The Java3D−rendered image is certainly superior. I’ll compare the two images in detail later in this chapter. However, the wire frame version (just lines) that was rendered using MyJava3D is also useful.

Note how the triangular surfaces that compose the 3D model are visible in figure 2.2. The model is composed of hundreds of points, each positioned in 3D space. In addition, lines are drawn to connect the points, to form triangular surfaces. The illusion of a solid 3D shape in figure 2.1 has now been revealed—what appeared to be a solid shape is in fact a hollow skin. The skin of the shape is described using hundred of points, which are then drawn as solid triangles. Java 3D filled the interior of the triangles while MyJava3D merely drew the outer lines of each triangle.

Consider the simplest series of operations that must take place to convert the 3D model data into a rendered image:

1. Load the 3D points that compose the vertices (corners) of each triangle. The vertices are indexed so they can be referenced by index later.

2. Load the connectivity information for the triangles. For example, a triangle might connect vertices 2, 5, and 7. The actual vertex information will be referenced using the information and indices established in step 1.

3. Perform some sort of mathematical conversion between the 3D coordinates for each vertex and the 2D coordinates used for the pixels on the screen. This conversion should take into account the position of the viewer of the scene as well as perspective.

4. Draw each triangle in turn using a 2D graphics context, but instead of using the 3D coordinates loaded in step 1, use the 2D coordinates that were calculated in step 3.

5. Display the image.

That’s it.

Steps 1, 2, 4, and 5 should be straightforward. Steps 1 and 2 involve some relatively simple file I/O, while steps 4 and 5 use Java’s AWT 2D graphics functions to draw a simple line into the screen.
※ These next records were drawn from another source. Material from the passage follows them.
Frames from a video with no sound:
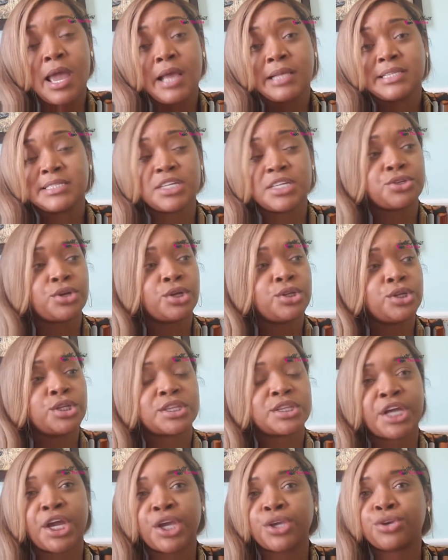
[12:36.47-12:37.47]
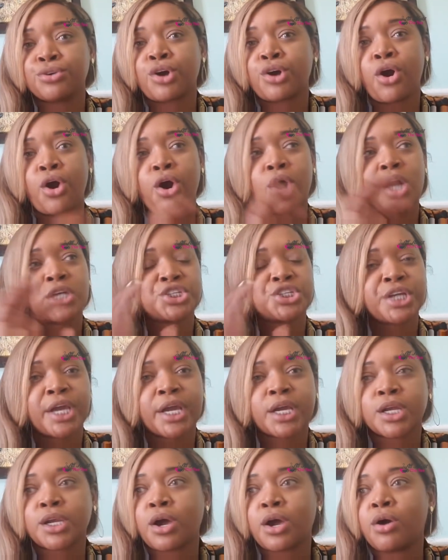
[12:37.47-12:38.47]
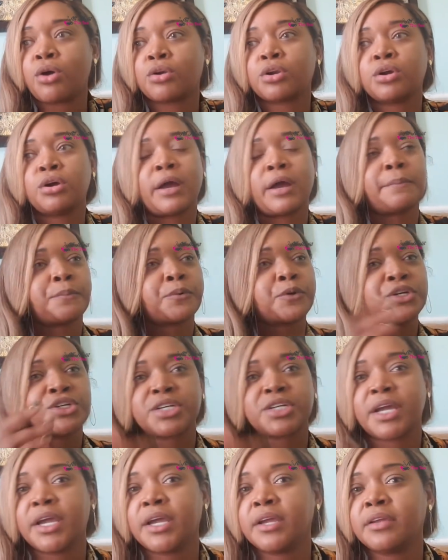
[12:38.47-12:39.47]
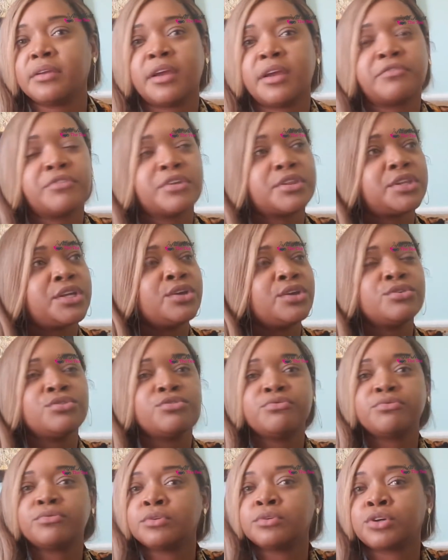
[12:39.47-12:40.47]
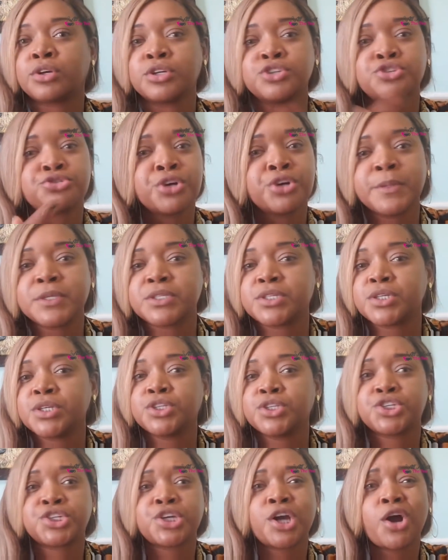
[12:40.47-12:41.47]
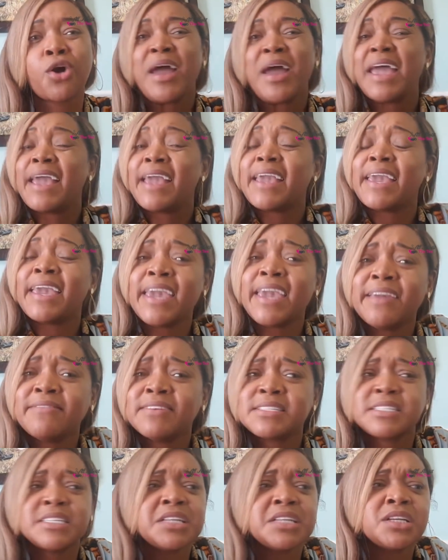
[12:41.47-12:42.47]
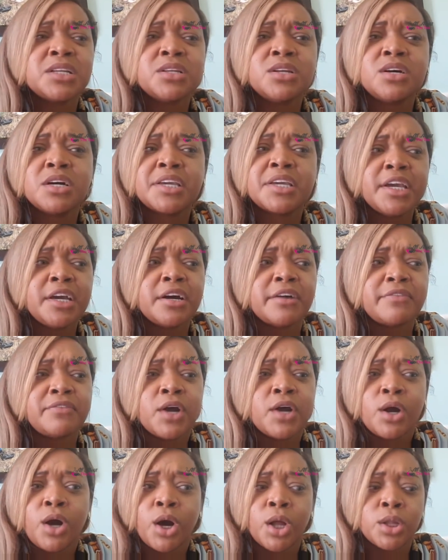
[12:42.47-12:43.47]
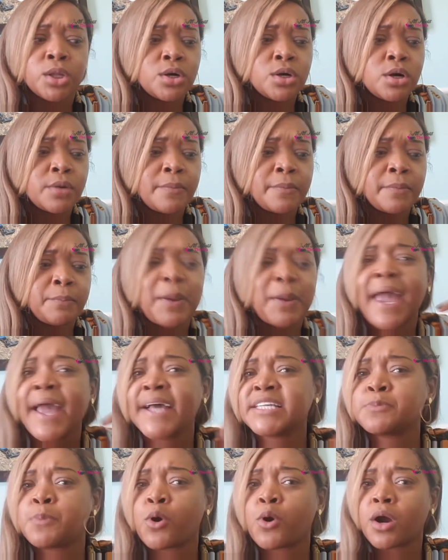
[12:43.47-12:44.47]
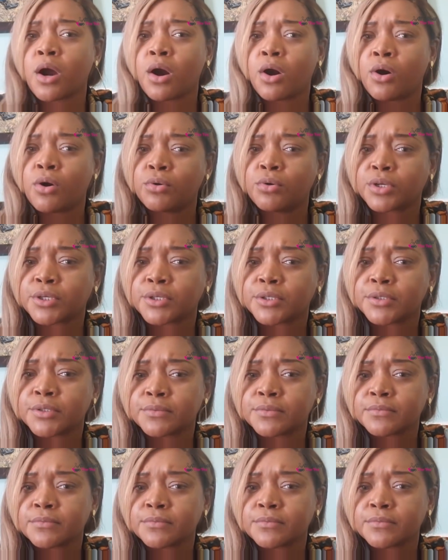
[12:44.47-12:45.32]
Sent her a little thank you card, checking on her. I appreciate everything you contribute to the show. Even sent a little gift, a little passport holder.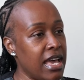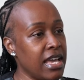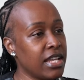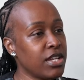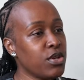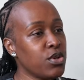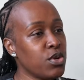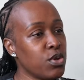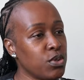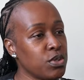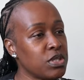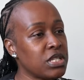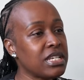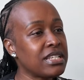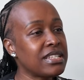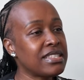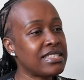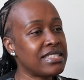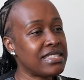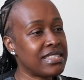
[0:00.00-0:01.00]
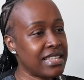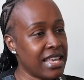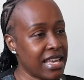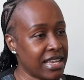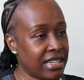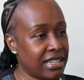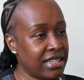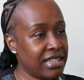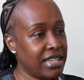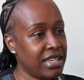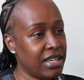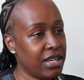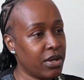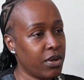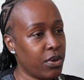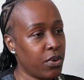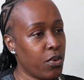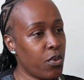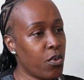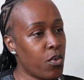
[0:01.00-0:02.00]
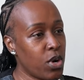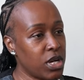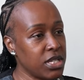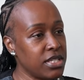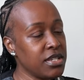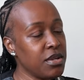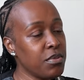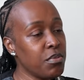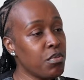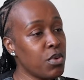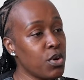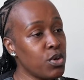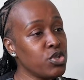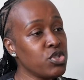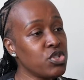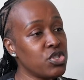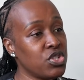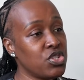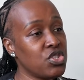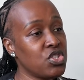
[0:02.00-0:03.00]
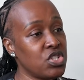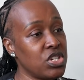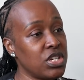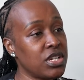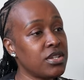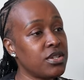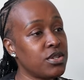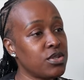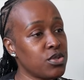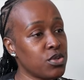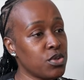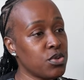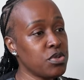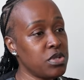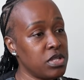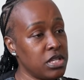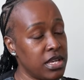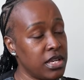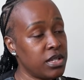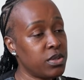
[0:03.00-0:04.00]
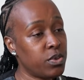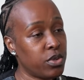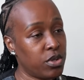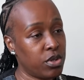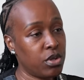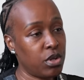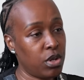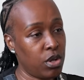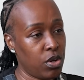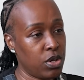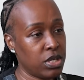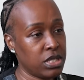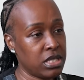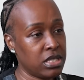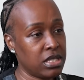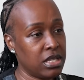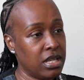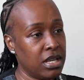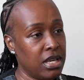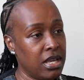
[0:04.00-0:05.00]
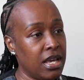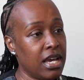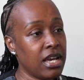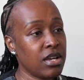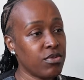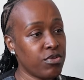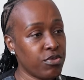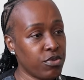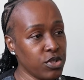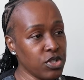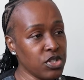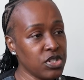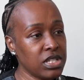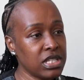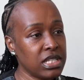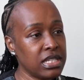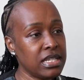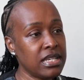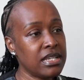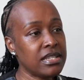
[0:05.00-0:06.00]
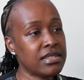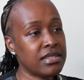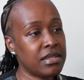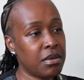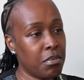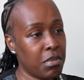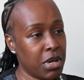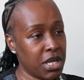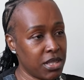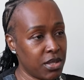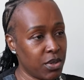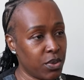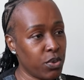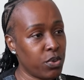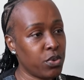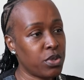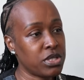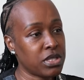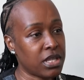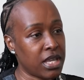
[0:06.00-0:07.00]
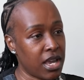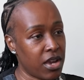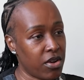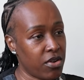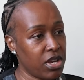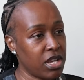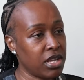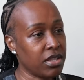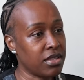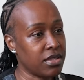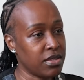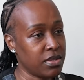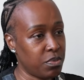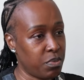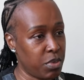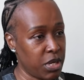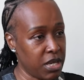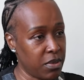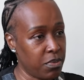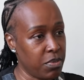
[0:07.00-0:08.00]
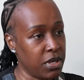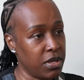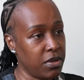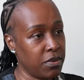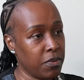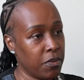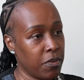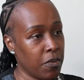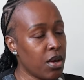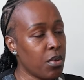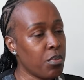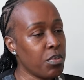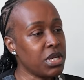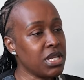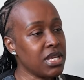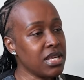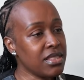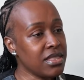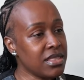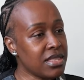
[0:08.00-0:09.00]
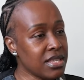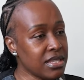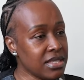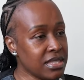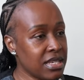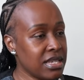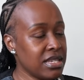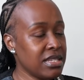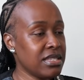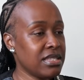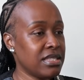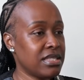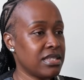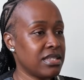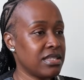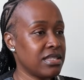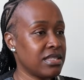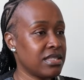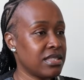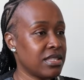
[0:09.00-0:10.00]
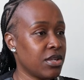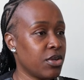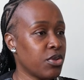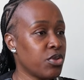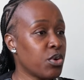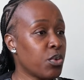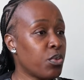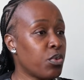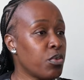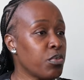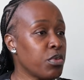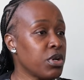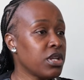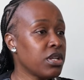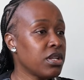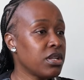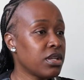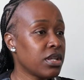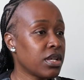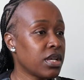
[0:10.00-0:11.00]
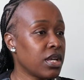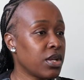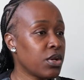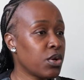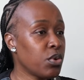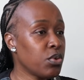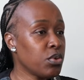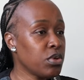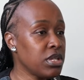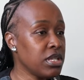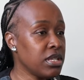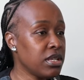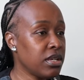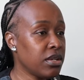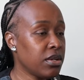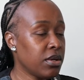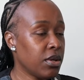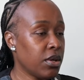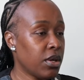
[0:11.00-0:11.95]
and knows exactly what emotion she can associate with her loss, unfortunately, is the mother who was carrying this baby. But in this instance, the woman can only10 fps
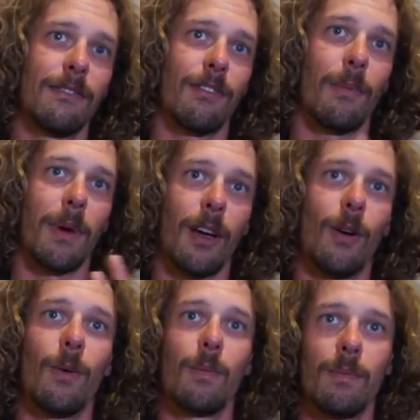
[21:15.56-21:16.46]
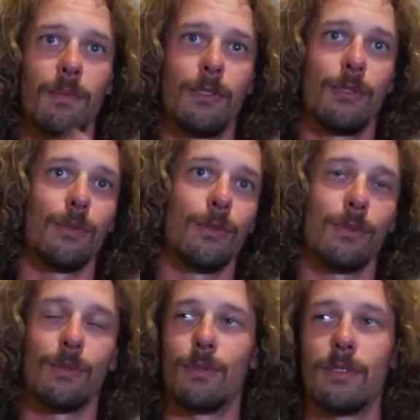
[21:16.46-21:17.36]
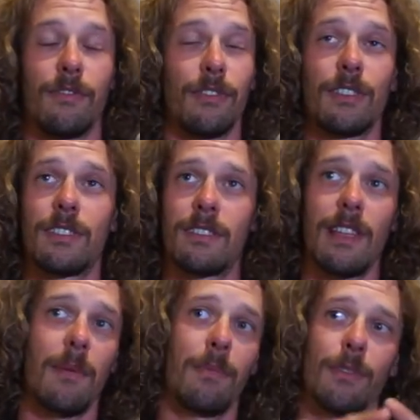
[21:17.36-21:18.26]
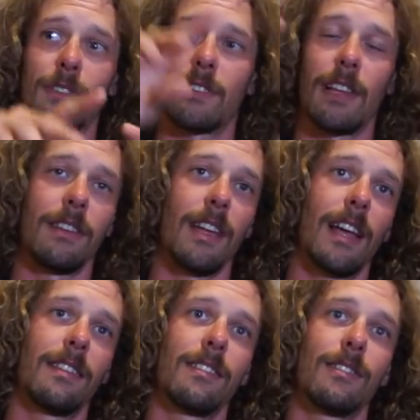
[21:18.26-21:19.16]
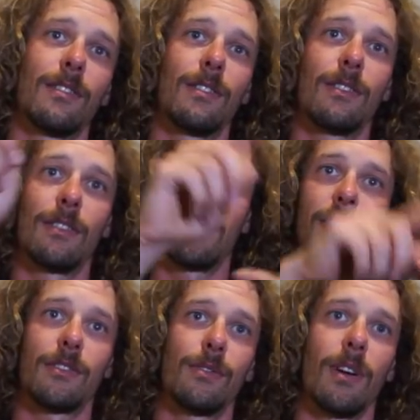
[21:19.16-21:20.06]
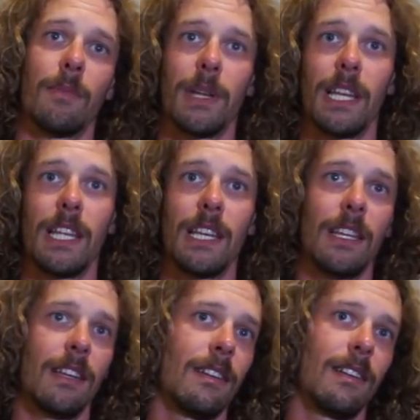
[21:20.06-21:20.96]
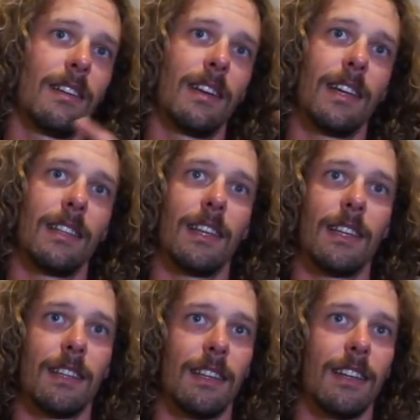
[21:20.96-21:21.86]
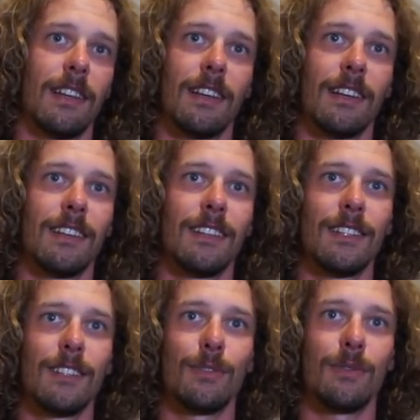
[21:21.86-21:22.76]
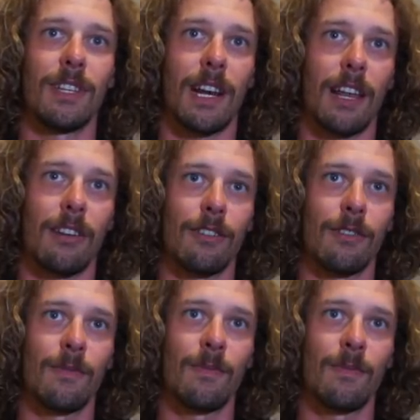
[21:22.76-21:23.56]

from my home to the first step was Adriatico through Apennini, and then to Tirreno.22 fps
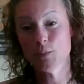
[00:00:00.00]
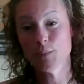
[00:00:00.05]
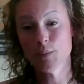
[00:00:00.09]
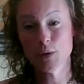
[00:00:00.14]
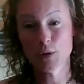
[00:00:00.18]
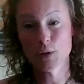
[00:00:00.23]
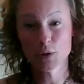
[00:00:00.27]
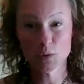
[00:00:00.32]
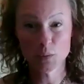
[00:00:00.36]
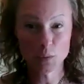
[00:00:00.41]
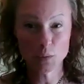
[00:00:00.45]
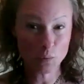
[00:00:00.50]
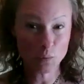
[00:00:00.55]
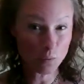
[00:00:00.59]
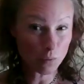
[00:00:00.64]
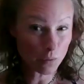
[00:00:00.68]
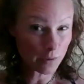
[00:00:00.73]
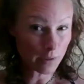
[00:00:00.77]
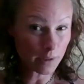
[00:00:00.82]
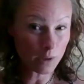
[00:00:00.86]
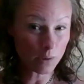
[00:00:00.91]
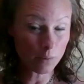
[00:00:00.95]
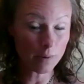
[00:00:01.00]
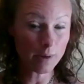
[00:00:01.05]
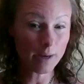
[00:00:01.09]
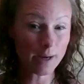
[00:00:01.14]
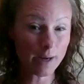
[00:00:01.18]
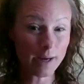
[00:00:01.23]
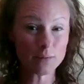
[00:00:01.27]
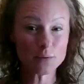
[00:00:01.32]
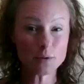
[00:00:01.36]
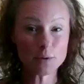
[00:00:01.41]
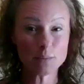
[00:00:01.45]
because we all think we
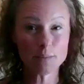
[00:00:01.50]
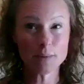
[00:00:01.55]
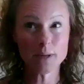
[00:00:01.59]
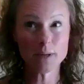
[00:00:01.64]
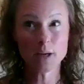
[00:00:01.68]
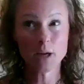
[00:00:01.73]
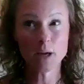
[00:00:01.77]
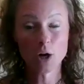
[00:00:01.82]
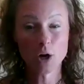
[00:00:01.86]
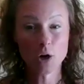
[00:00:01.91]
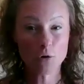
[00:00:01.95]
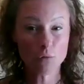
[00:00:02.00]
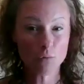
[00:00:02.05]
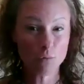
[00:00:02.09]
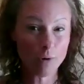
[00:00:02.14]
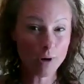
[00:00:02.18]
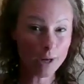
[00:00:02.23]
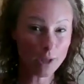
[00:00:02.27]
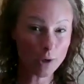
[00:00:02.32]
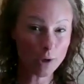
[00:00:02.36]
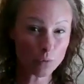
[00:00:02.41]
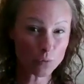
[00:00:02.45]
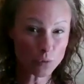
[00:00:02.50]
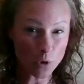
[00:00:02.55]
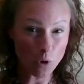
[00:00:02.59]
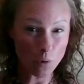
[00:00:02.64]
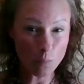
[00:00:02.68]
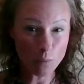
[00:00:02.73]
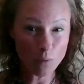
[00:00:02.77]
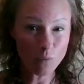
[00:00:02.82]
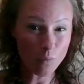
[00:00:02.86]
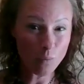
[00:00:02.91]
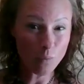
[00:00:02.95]
have to be really on
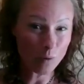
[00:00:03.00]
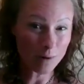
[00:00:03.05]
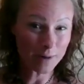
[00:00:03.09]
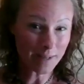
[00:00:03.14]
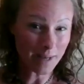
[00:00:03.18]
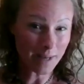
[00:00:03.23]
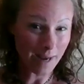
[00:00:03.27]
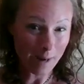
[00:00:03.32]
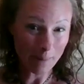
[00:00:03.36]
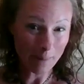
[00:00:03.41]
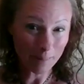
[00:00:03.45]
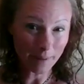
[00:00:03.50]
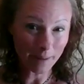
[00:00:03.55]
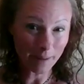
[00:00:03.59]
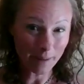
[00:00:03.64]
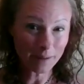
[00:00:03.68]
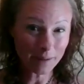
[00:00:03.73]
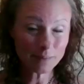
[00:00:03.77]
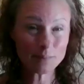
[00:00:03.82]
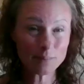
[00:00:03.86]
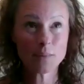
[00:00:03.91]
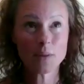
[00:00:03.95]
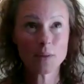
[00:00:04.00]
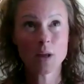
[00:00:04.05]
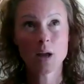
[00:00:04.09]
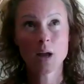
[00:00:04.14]
top of what is happening.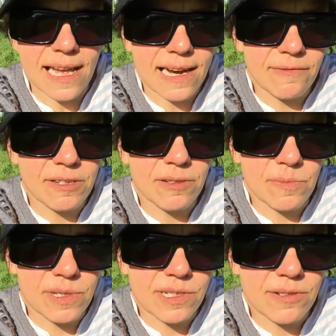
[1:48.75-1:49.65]
And we could
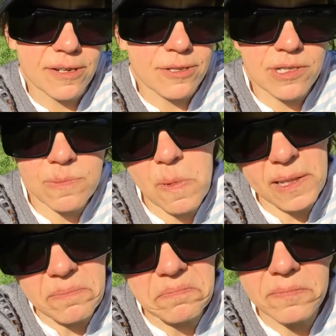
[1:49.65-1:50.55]
meet strangers,
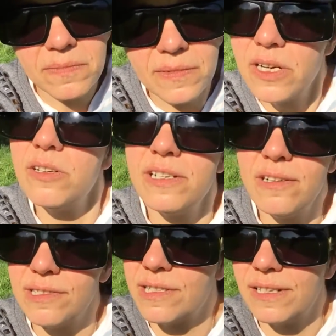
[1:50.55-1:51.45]
but
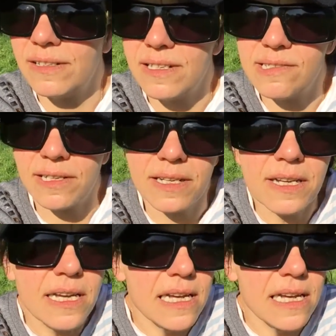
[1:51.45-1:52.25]
Goldilocks didn't listen.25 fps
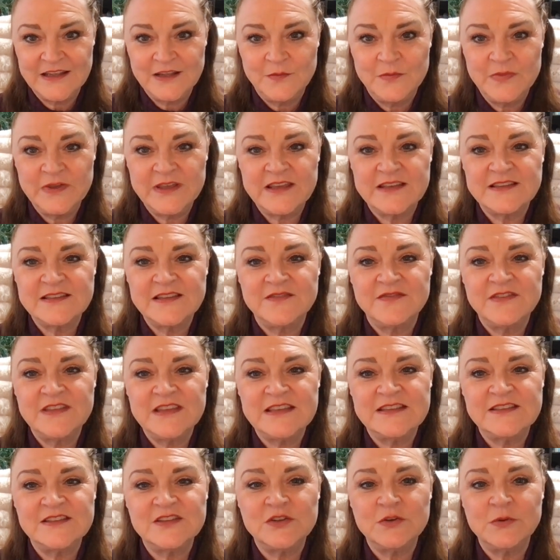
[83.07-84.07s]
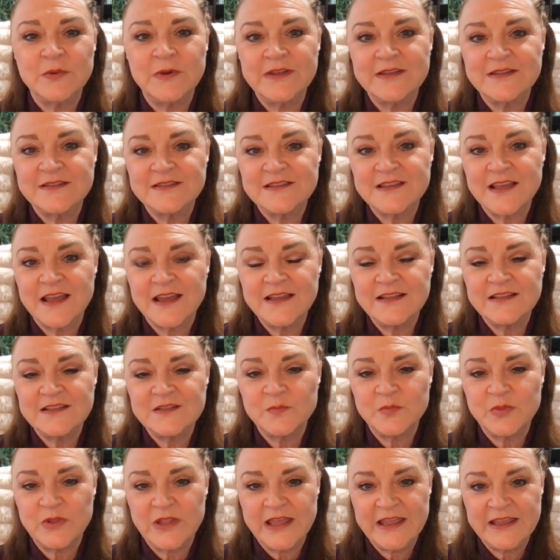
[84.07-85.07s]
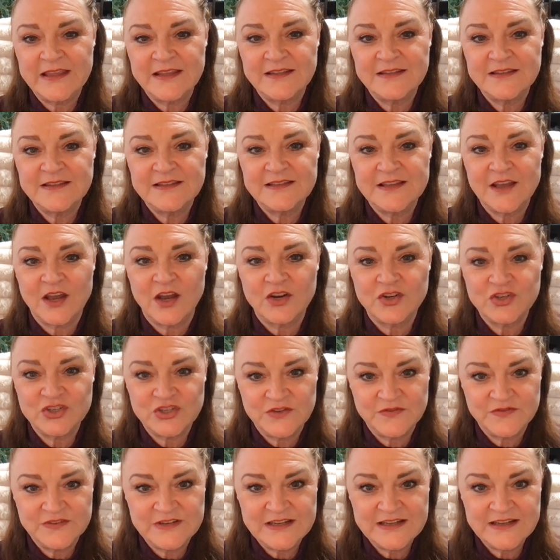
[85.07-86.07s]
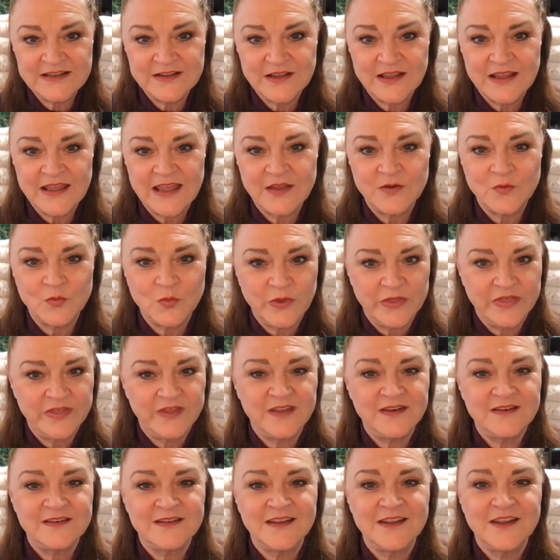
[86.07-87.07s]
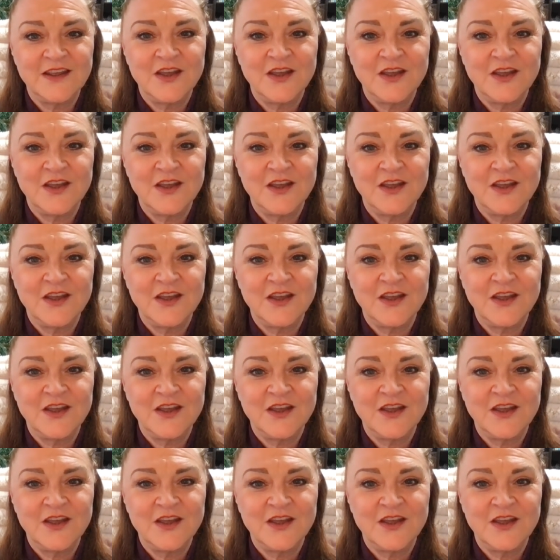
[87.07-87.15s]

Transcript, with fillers: Because of these new insights, plans are shifting, and with it,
Step 3 is where much of the work takes place that qualifies this as a 3D application.

In fact, in the MyJava3D example application, we cheat and use some of the Java 3D data structures. This allows us to use the existing Lightwave OBJ loader provided with Java 3D to avoid doing the tiresome file I/O ourselves. It also provides useful data structures for describing 3D points, objects to be rendered, and so on.